一般的神经网络模型通常假定网络结构是事先固定的,训练的目的是利用训练样本来确定合适的连接权、阈值等参数.与此不同,结构自适应网络则将 网络结构也当作学习的目标之一,并希望能在训练过程中找到最符合数据特点 的网络结构.级联相关(Cascade-Correlation)网络[Fahlmanand Lcbicre,1990]是结构自适应网络的重要代表.
级联相关网络有两个主要成分:“级联”和“相关”.级联是指建立层次连接的层级结构.在开始训练时,网络只有输入层和输出层,处于最小拓扑结构;随着训练的进行,如图5.12所示,新的隐层神经元逐渐加入,从而创建起层级结构.当新的隐层神经元加入时,其输入端连接权值是冻结固定的.相关是指通过最大化新神经元的输出与网络误差之间的相关性(correlation)来训练相关的参数.
与一般的前馈神经网络相比,级联相关网络无需设置网络层数、隐层神经元数目,且训练速度较快,但其在数据较小时易陷入过拟合.
与前馈神经网络不同,“递归神经网络”(recurrent neural networks)允许网络中出现环形结构,从而可让一些神经元的输出反馈回来作为输入信号.这样的结构与信息反馈过程,使得网络在t时刻的输出状态不仅与t时刻的输入有关,还与t-1时刻的网络状态有关,从而能处理与时间有关的动态变化.
Elman网络[Elman,1990]是最常用的递归神经网络之一,其结构如图5.13所示,它的结构与多层前馈网络很相似,但隐层神经元的输出被反馈回来,与下一时刻输入层神经元提供的信号一起,作为隐层神经元在下一时刻的输入.隐层神经元通常采用Sigmoid激活函数,而网络的训练则常通过推广的BP算法进行[Pineda,1987].

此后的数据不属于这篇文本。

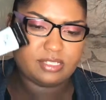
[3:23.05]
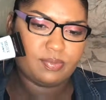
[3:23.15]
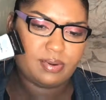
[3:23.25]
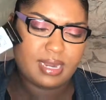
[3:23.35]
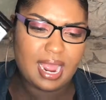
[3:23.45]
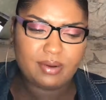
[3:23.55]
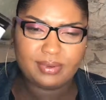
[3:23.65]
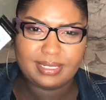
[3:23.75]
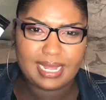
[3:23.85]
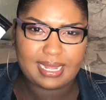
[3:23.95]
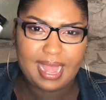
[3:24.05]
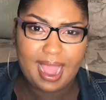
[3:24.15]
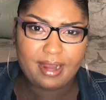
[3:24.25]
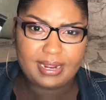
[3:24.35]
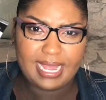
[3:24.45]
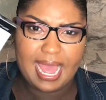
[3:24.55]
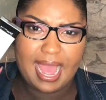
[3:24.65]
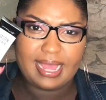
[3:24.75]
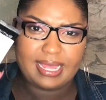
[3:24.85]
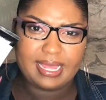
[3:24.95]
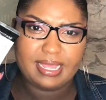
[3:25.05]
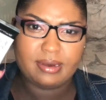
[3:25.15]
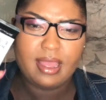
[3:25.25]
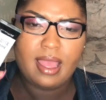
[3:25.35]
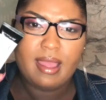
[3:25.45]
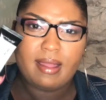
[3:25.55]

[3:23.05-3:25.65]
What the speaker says: It's not really like a high-end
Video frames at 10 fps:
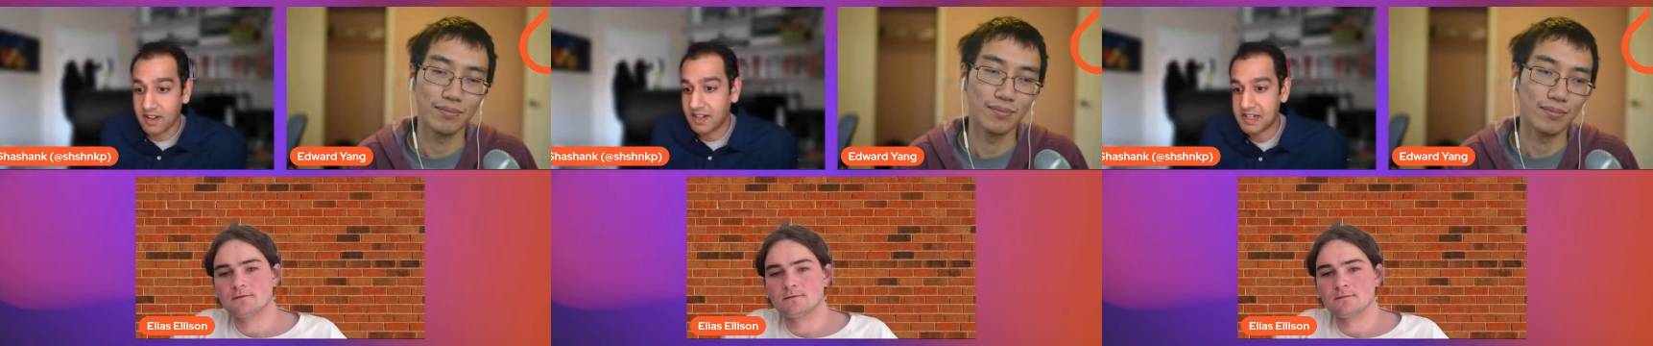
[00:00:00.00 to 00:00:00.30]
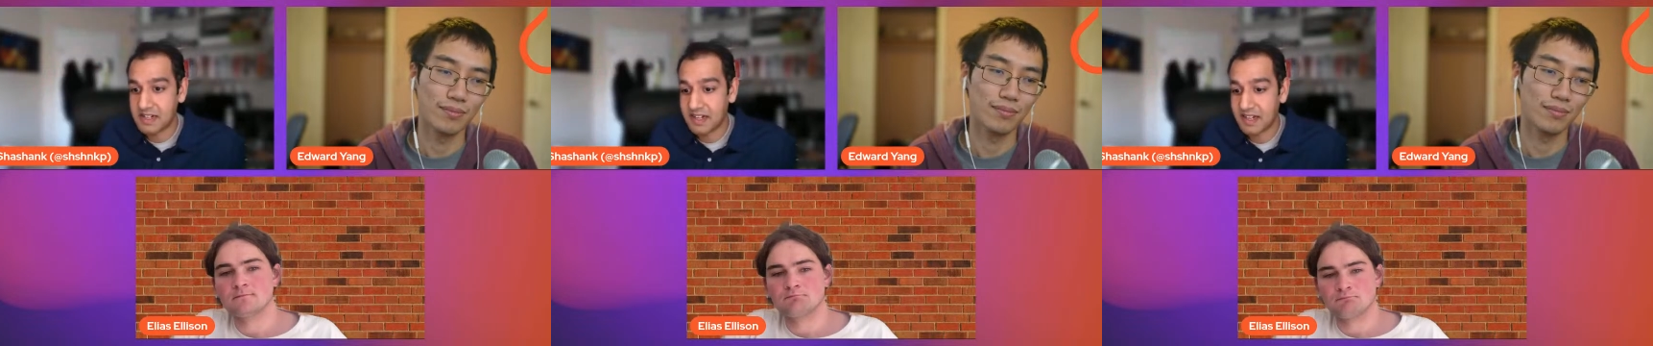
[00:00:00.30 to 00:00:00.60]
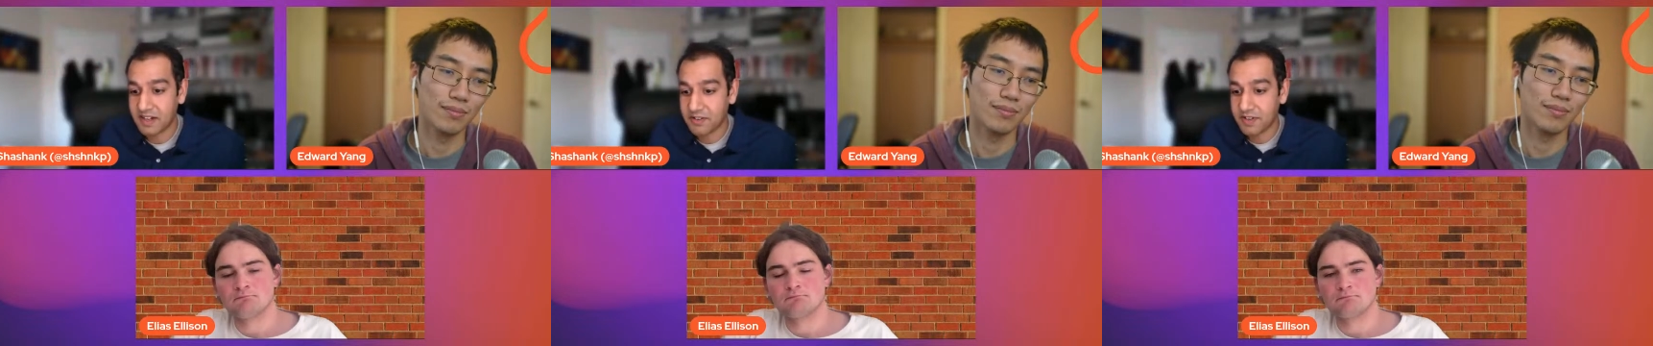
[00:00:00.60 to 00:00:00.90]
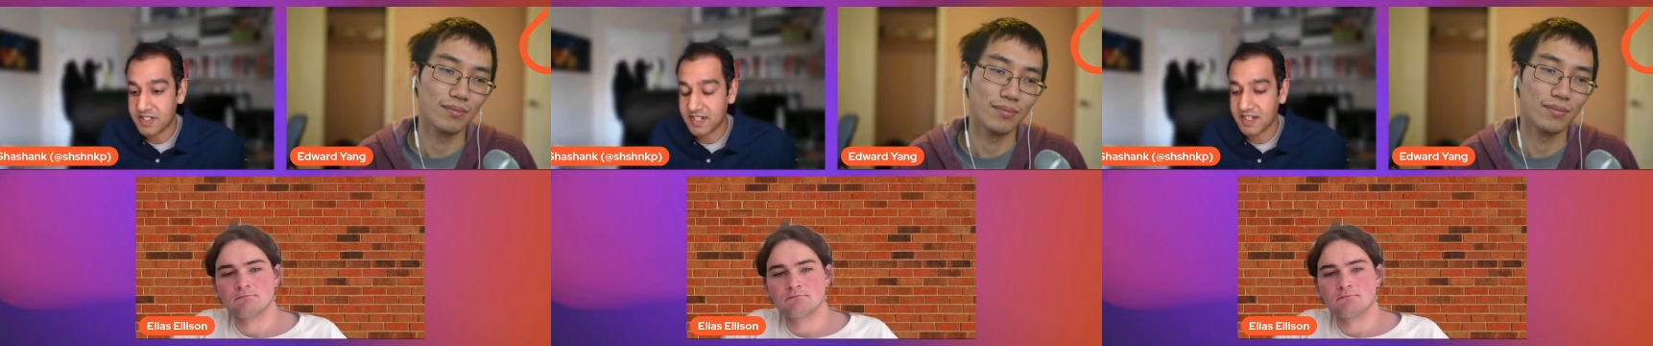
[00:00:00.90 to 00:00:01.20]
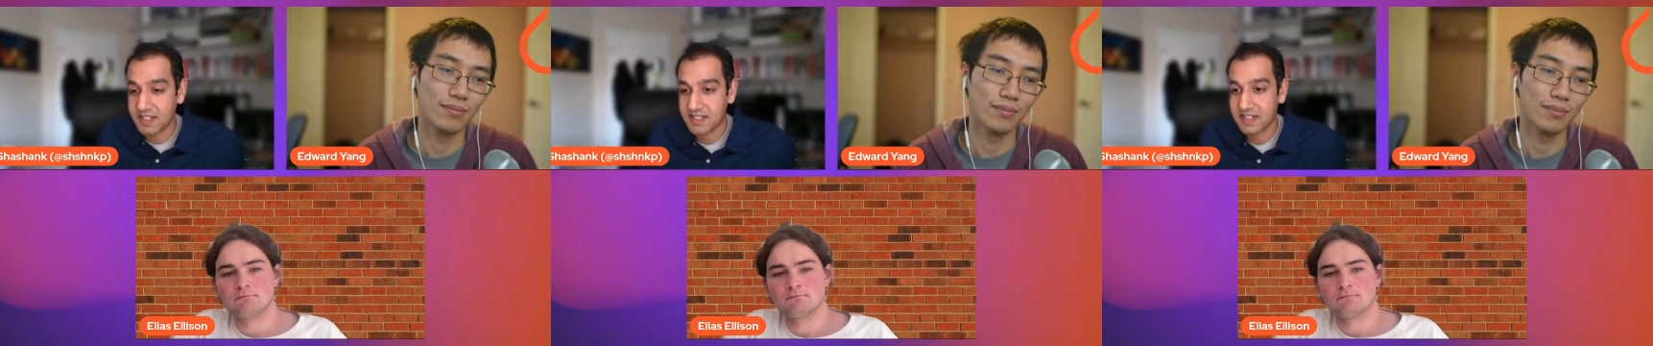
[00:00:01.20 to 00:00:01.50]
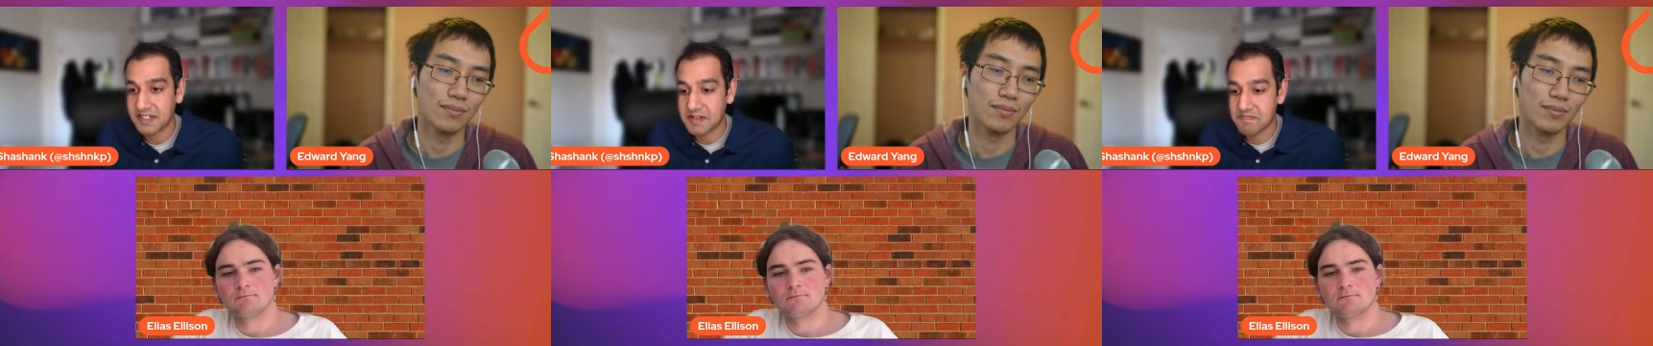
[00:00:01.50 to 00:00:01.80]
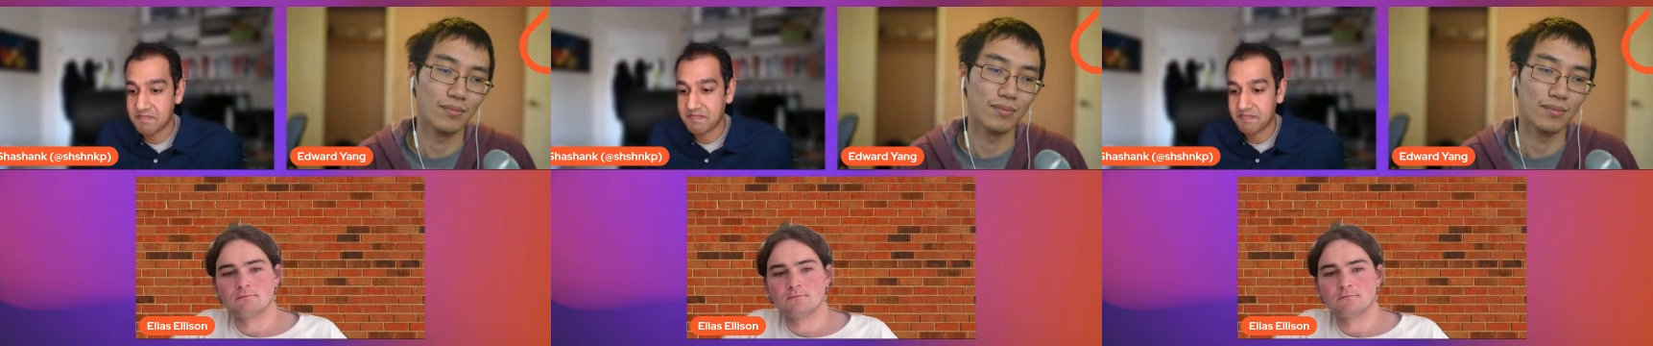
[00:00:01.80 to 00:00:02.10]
Speaker 1: Uh, questions. Um,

无监督逐层训练(unsupervised layer-wise training)是多隐层网络训练的有效手段,其基本思想是每次训练一层隐结点,训练时将上一层隐结点的输出作为输入,而本层隐结点的输出作为下一层隐结点的输入,这称为“预训练”(pre-training);在预训练全部完成后,再对整个网络进行“微调”(fine-tuning)训练.例如,在深度信念网络(deep belief network,简称DBN)[Hinton et al.,2006]中,每层都是一个受限Boltzmann机,即整个网络可视为若干个RBM堆叠而得.在使用无监督逐层训练时,首先训练第一层,这是关于训练样本的RBM模型,可按标准的RBM训练;然后,将第一层预训练好的隐结点视为第二层的输入结点,对第二层进行预训练;……各层预训练完成后,再利用BP算法等对整个网络进行训练.
事实上,“预训练+微调”的做法可视为将大量参数分组,对每组先找到局部看来比较好的设置,然后再基于这些局部较优的结果联合起来进行全局寻优.这样就在利用了模型大量参数所提供的自由度的同时,有效地节省了训练开销.
另一种节省训练开销的策略是“权共享”(weight sharing),即让一组神经元使用相同的连接权.这个策略在卷积神经网络(Convolutional NeuralNetwork,简称CNN)[LeCun and Bengio,1995;LeCun et al.,1998]中发挥了重要作用.